┌────────

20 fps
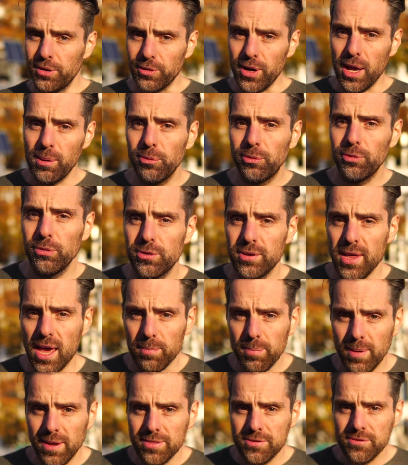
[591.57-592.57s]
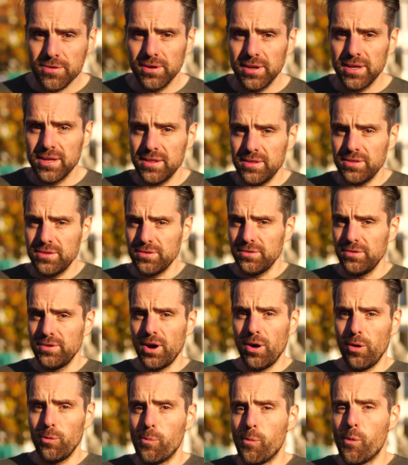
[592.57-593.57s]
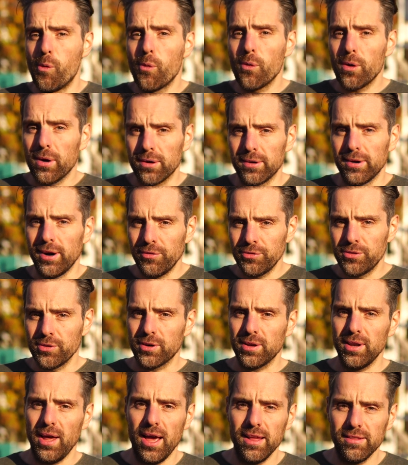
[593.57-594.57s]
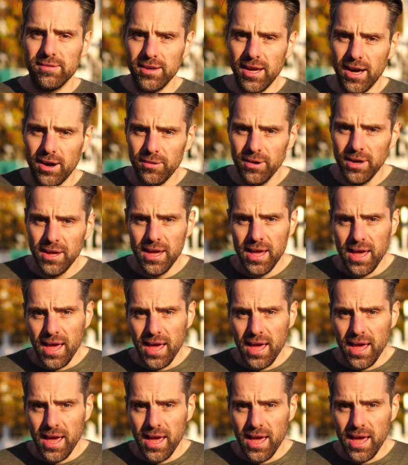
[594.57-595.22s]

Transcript: You're able to segment your list. You know more of your clients now.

└────────

Your task: Exactly and only the lines from the one holding "[591.57-592.57s]" through the final line of the material must be returned, both ends included, without any pictures.

Reply:
[591.57-592.57s]
[592.57-593.57s]
[593.57-594.57s]
[594.57-595.22s]

Transcript: You're able to segment your list. You know more of your clients now.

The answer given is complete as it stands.